VI.10 CHAPTER SUMMARY

In different works trust is represented as the combination of the probability of future acceptable behaviour of a partner, competence, disposition, benefits, costs, witness, recommendation and past experience. In this work we design a trust model for access control in networks that provide services. We assume that service providers are motivated to serve users because of the profit received from interactions. Users need to have high quality access to and use of their preferred services. As the service provider does not know potential users it should make several hypotheses concerning user behaviour. It is natural for a service provider to accept users that are unknown but recommended by a business partner. It is also natural to stop serving a user, even recommended by a partner, if the former displays malicious behaviour. The service

provider can reserve the highest QoS for privileged clients that have demonstrated good behaviour (satisfy network policies) for a certain period of time.

To deal with an unknown user, recommendations from a trusted party have decisive influence on the decision making concerning the trustworthiness of this user. Over time personal experience becomes more important than the recommendation, because a recommender may consider the user to be a good one yet not be aware of his behaviour.

The proposed trust model may be implemented to improve access control in open environments such as wireless networks of Internet service providers that serve a large number of users. This model is also suitable for peer-to-peer environments such as grids or file-sharing systems. The generalized formalization of notions of trust, behaviour and risk allows the model to be suitable for various deployment scenarios. In such scenarios each peer is at one and the same time both a user and a service provider.

Trust formalization is different for the service provider and the user. This results from the fact that trust of the service provider in the user must be refined to allow or deny different kinds of actions within the same interaction, while the user has only a binary choice, to interact or not to interact with a service provider.

In this work we consider the aspect of trust development over time rather than different aspects of trust propagation. The main improvement made in this work consists of using a direct and clear relationship between network access policies and trust model parameters.

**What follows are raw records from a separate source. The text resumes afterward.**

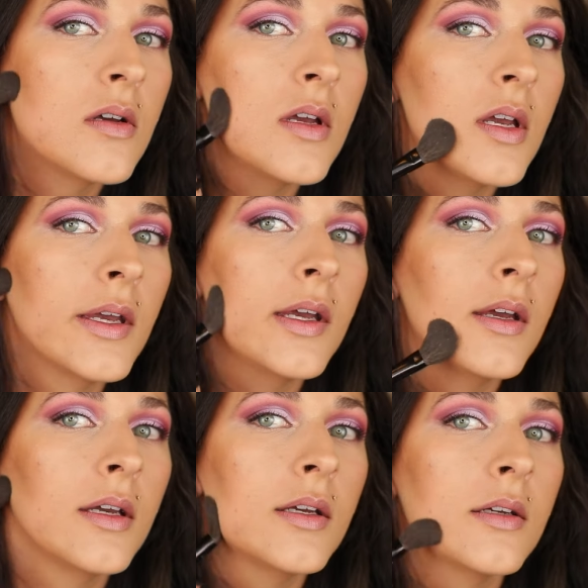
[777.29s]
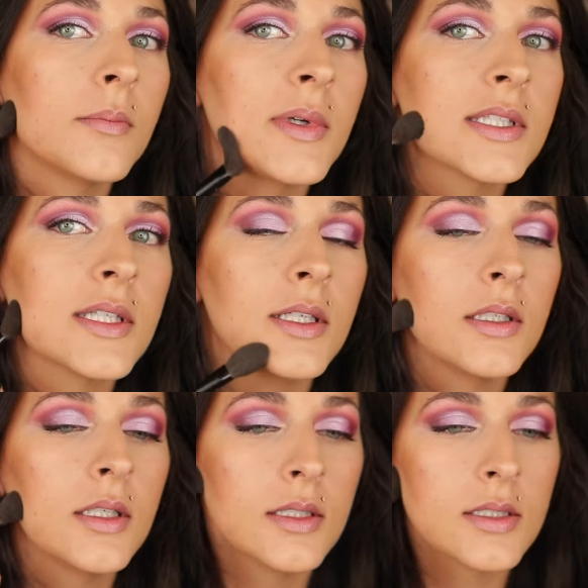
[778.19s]
my
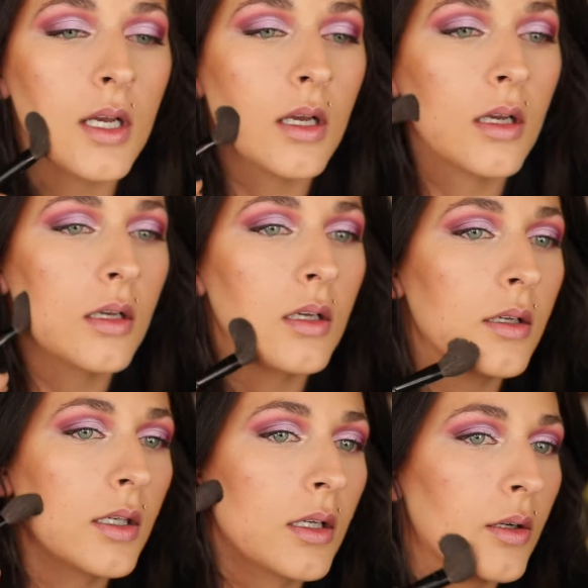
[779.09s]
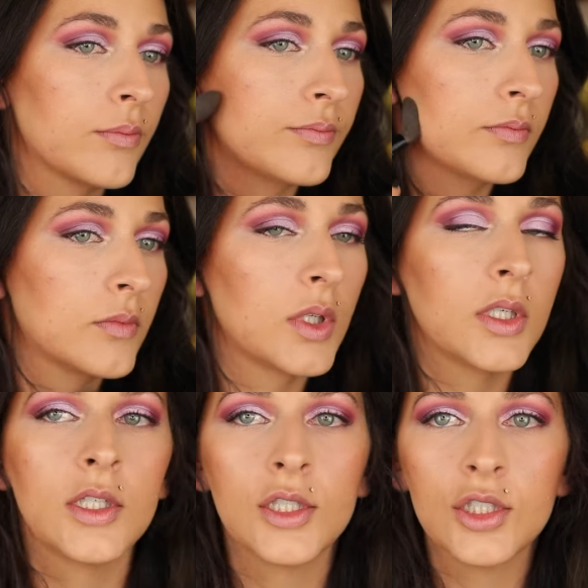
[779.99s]
skin is, you know,
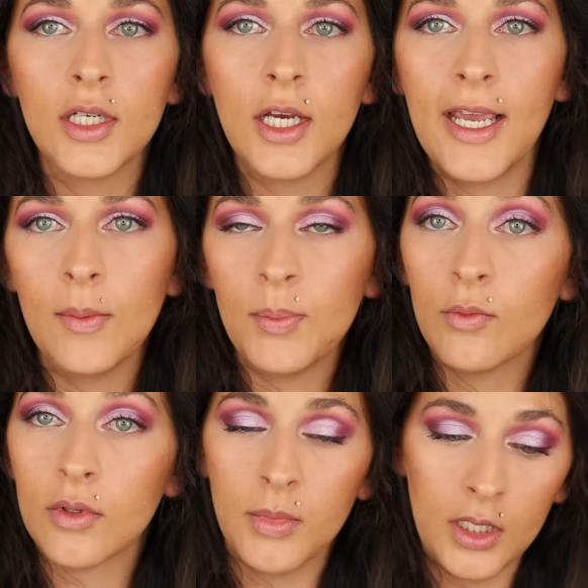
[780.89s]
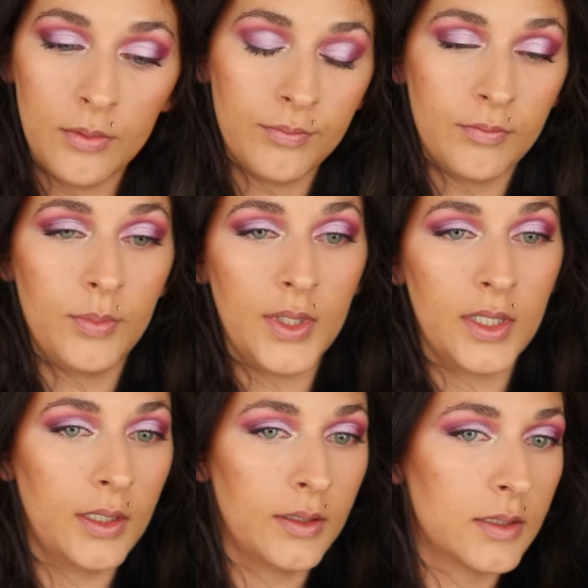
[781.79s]
she's not happy with me,
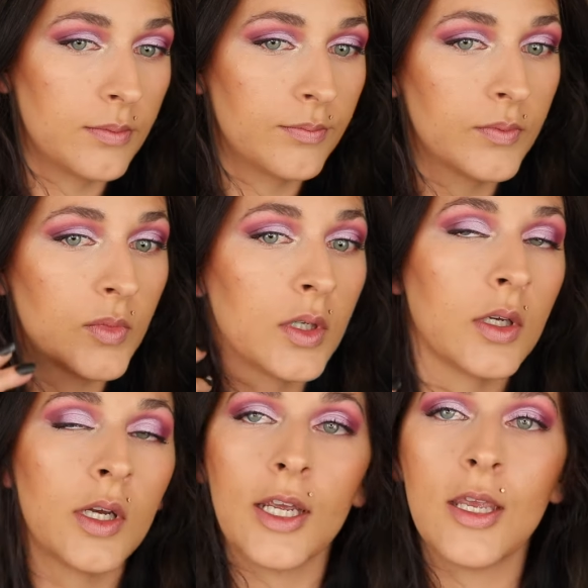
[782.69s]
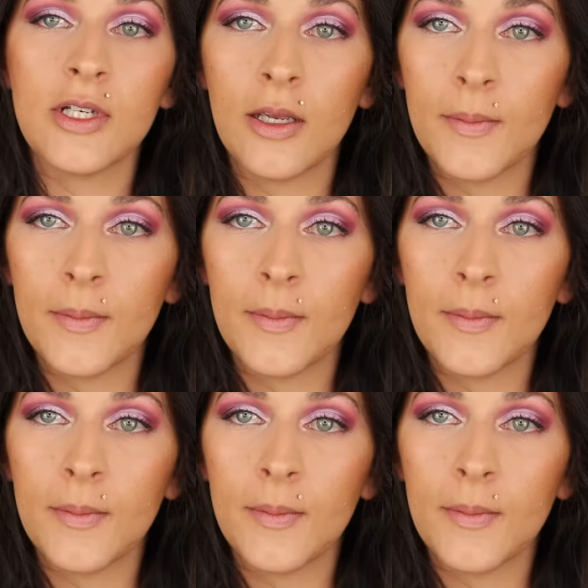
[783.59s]
but I keep telling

The proposed memory model aims to reduce the space necessary to store long-term user behavioural history in a set of discrete variables, rather than using a time series or description language, as has been proposed in related publications. A linear trust model provides the best performance when compared with non-linear models described in the literature.

The main point of originality of the proposed model is the use of different sources of trust, the possibility of dynamic adaptation to the changing environment, and the ability to work with user history over a long timeframe.